妻:19世紀の作曲家でな。
夫:ウンウン。
夫:知らんなあ。
妻:そうなんや。『フィンランディア』とか、まあまあ有名やけど。
夫:ふーん。
妻:アメリカの「ニューヨーク・ナショナル音楽院」っていうのが新設された時、そこの学長になってほしい、ということで、このシベリウスに依頼があってんけど。
夫:ウンウン。
妻:シベリウスさん、断りはってん。
夫:そうなんや。
妻:で、2番目に依頼したのが…
夫:有名な人?
妻:ドボルザークやねん。
夫:『新世界』や!♪ターン、タンタンターンタターン、ターンタタタターン♪
妻:そう。
夫:つまりシベリウスが断ったから、ドボルザークの『新世界』が生まれた、っていうことやね!
妻:ところがそうじゃないねん。
夫:え?どういうこと?
妻:実は、ドボルザークも、ニューヨーク音楽院の話、断ってん!
夫:ええっ!どんだけ人気ないねんニューヨーク!
妻:でも向こうさんが必死にドボルザークを説得すんねん。
夫:もうあとがない感じ?
妻:で、最終的にはドボルのやつ、この話を受けるねんけど…
夫:ウンウン。
妻:「依頼をOKした、最後の決め手」は何やと思う?
夫:えー…なんやろう…やっぱり、ギャラ?
妻:ブブー。まあ、ギャラもめっちゃ高かったらしいけど。
夫:うーん…。

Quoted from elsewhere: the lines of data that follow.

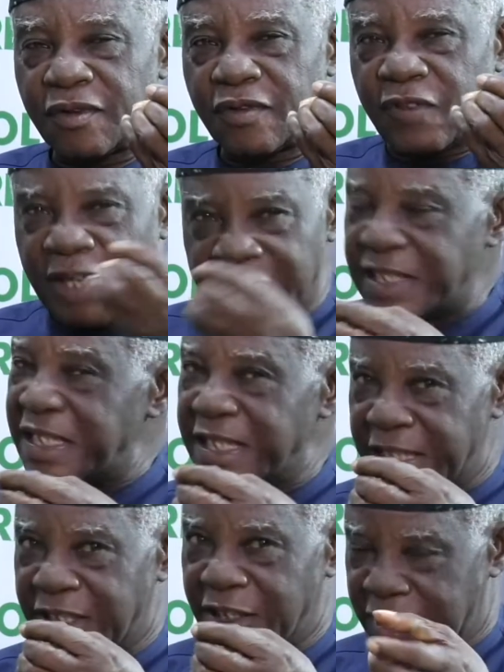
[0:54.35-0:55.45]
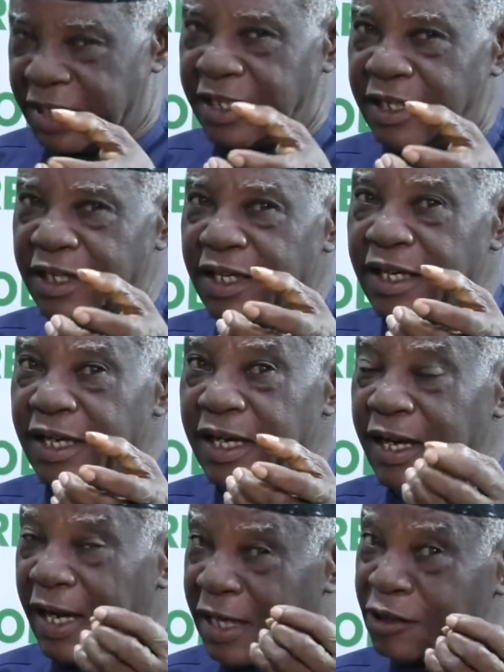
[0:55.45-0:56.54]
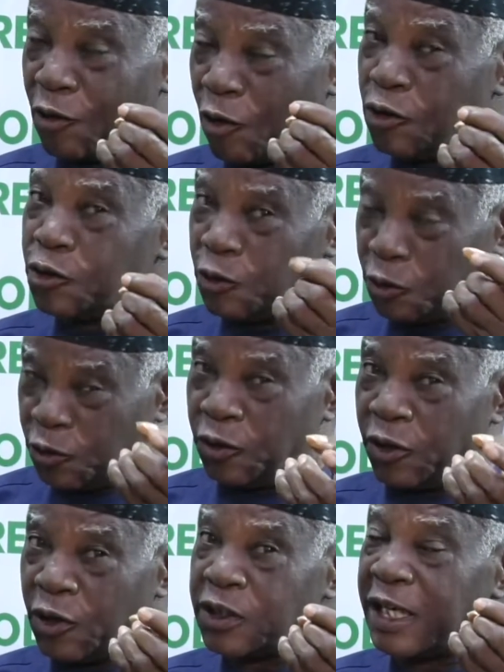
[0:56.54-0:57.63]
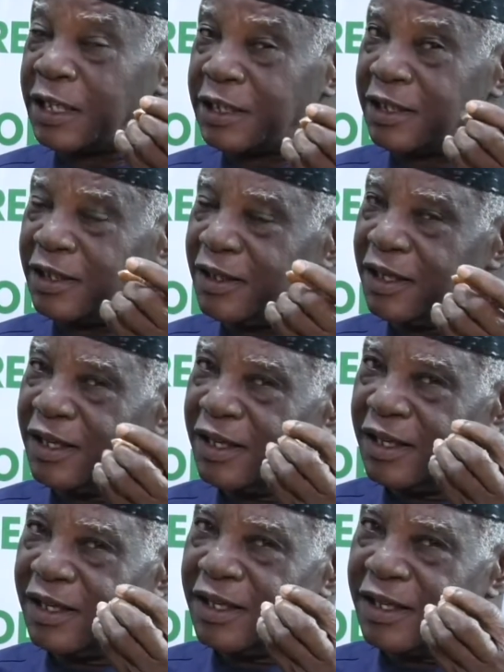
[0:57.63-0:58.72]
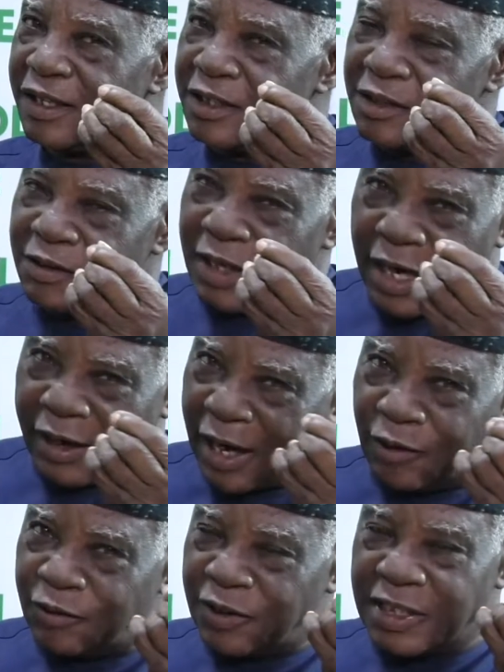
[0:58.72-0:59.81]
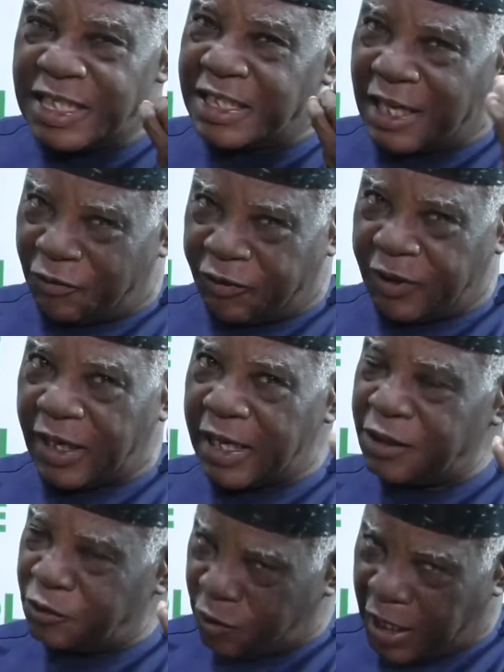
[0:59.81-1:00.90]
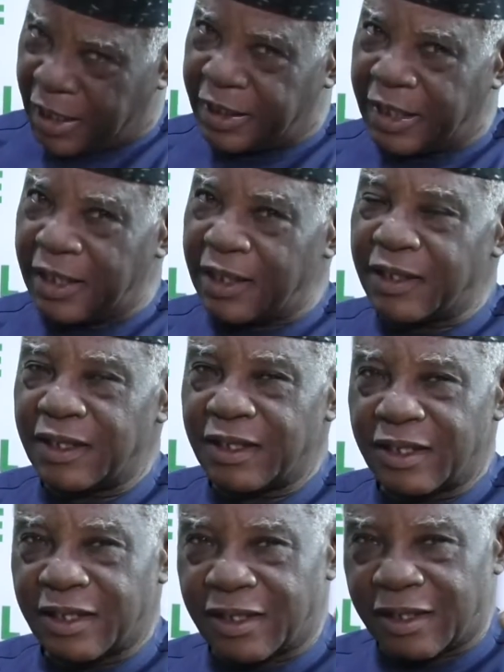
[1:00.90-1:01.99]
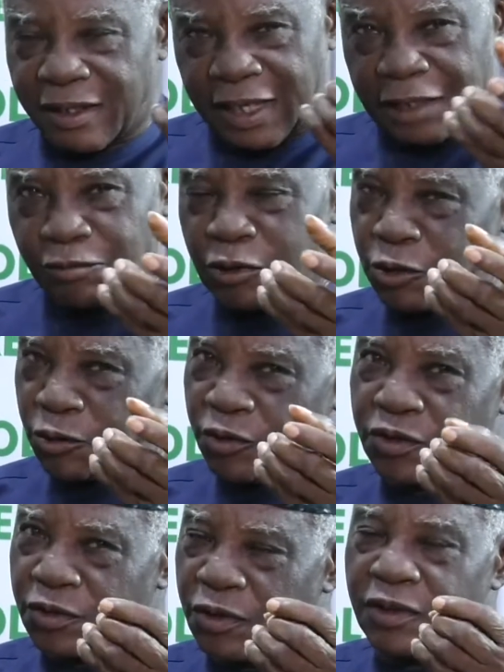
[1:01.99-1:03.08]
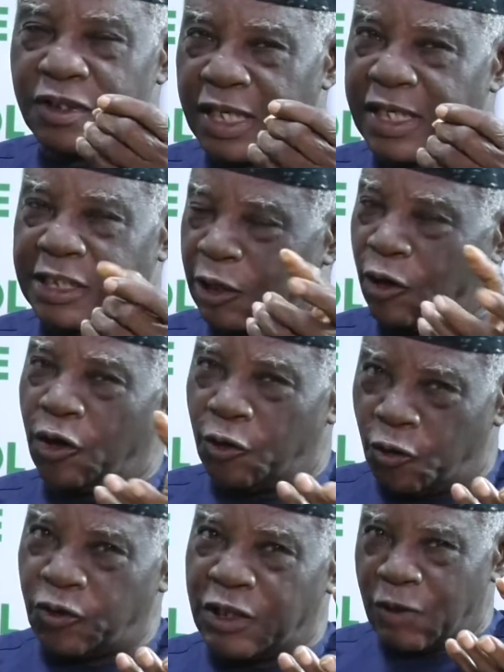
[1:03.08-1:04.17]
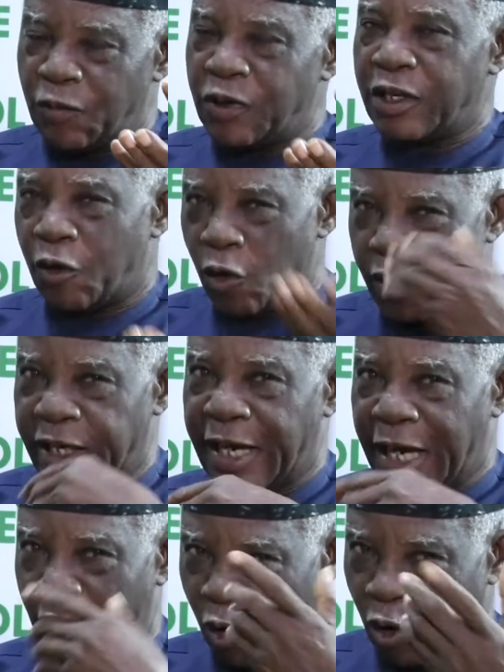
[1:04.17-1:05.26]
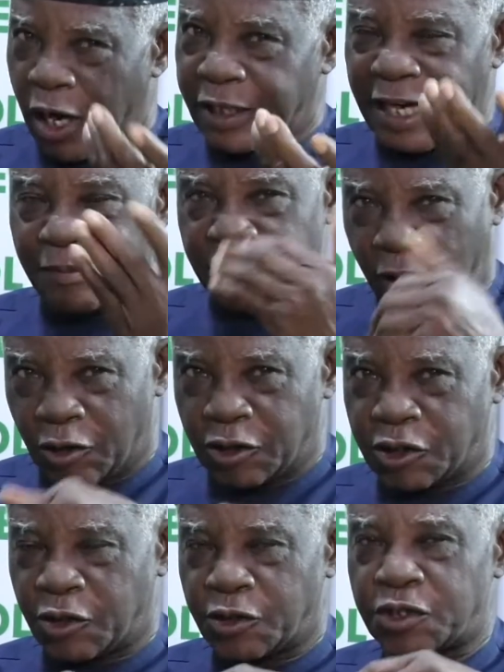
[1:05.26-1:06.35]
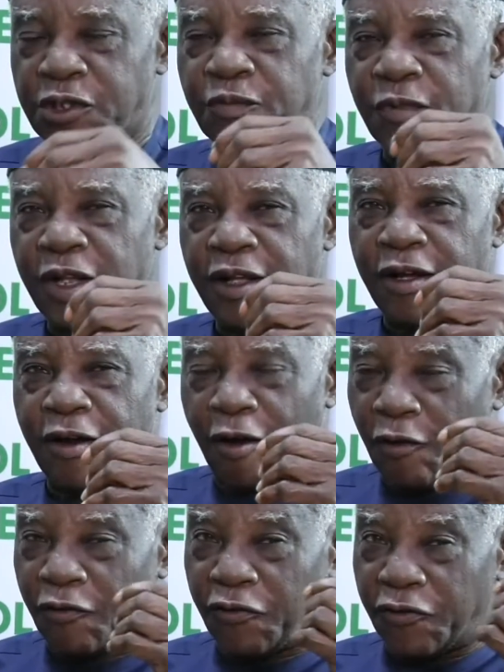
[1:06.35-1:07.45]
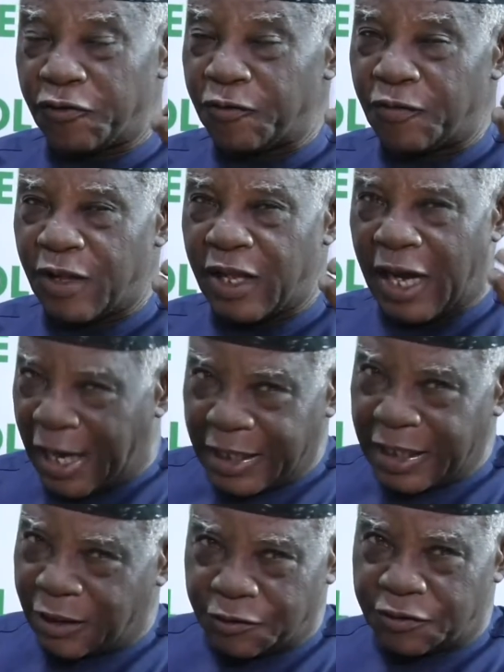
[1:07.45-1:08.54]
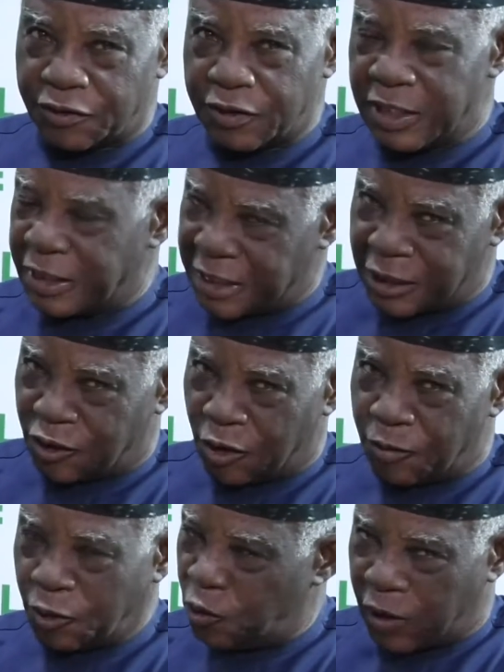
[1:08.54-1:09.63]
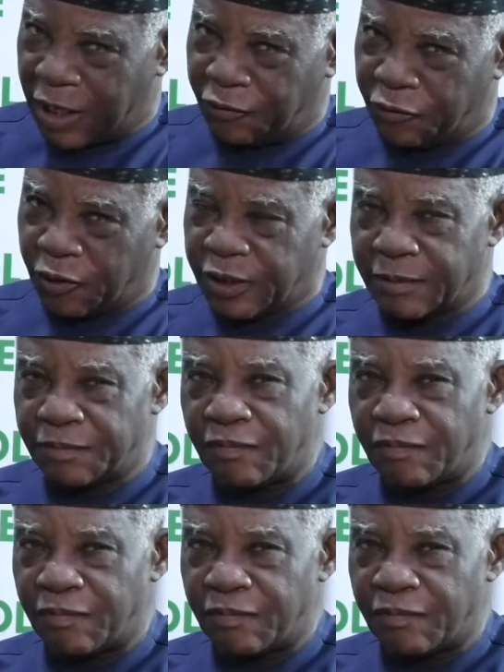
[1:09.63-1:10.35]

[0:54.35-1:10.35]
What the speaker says: The NCDC has also told us that around East Africa, Uganda, that we should take a second look we go in and go out and be conscious of our health, the symptoms, look out for them.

秘書が、めっちゃ巨乳やった、とか?
妻:違うわアホ!
夫:降参。何が理由?
妻:ドボルはな。
夫:ウンウン。
妻:めっちゃ、「鉄道オタク」やってん!
夫:…。
妻:「アメリカに新しくできた鉄道に乗れる!」これが、学長の依頼を受けた、最終的な理由やってん!
夫:ホンマかいな?
妻:ドボルがどんだけ「鉄オタ」やったかを示すエピソードがあるで。
夫:なになに?
妻:ドボルがアメリカで汽車に乗っててん。一等席や。ゴキゲンや。
夫:ウンウン。
妻:ほんだら、なんかの事故で汽車が止まってしまって。
夫:ウンウン。
妻:復旧までエライ時間がかかってしもうて。
夫:あらまあ。
妻:ついに、復旧しました!
夫:よかったね!
妻:車掌さんが、全ての乗客に、「やっと復旧しました、ご迷惑をおかけしました」って、頭を下げて回ってんけど。
夫:ウンウン。
妻:その時、一等席に座ってたドボル、どうしたと思う?
夫:ハイ!
妻:ハイ、そこの丸坊主。
夫:「いやあ、大好きな汽車に長く乗れて、楽しかったよ」的な、大人の対応をした!
妻:ブブー!
夫:違うんかい!
妻:答えはな。
夫:ウンウン。
妻:ドボルも車掌と一緒に、全乗客に謝って回ってん。
夫:なんでやねん!
妻:知らんがな!
夫:アホか、ドボル!
妻:底なしに、汽車を愛しててんやろな。
夫:わけわからんなあ…
妻:『新世界』の一節にも、どう聞いても、汽車の音にしか聞こえへん箇所があるねん…
夫:元祖・「鉄オタ」やったんや…
妻:「タモリ倶楽部」で言うてたからホンマや。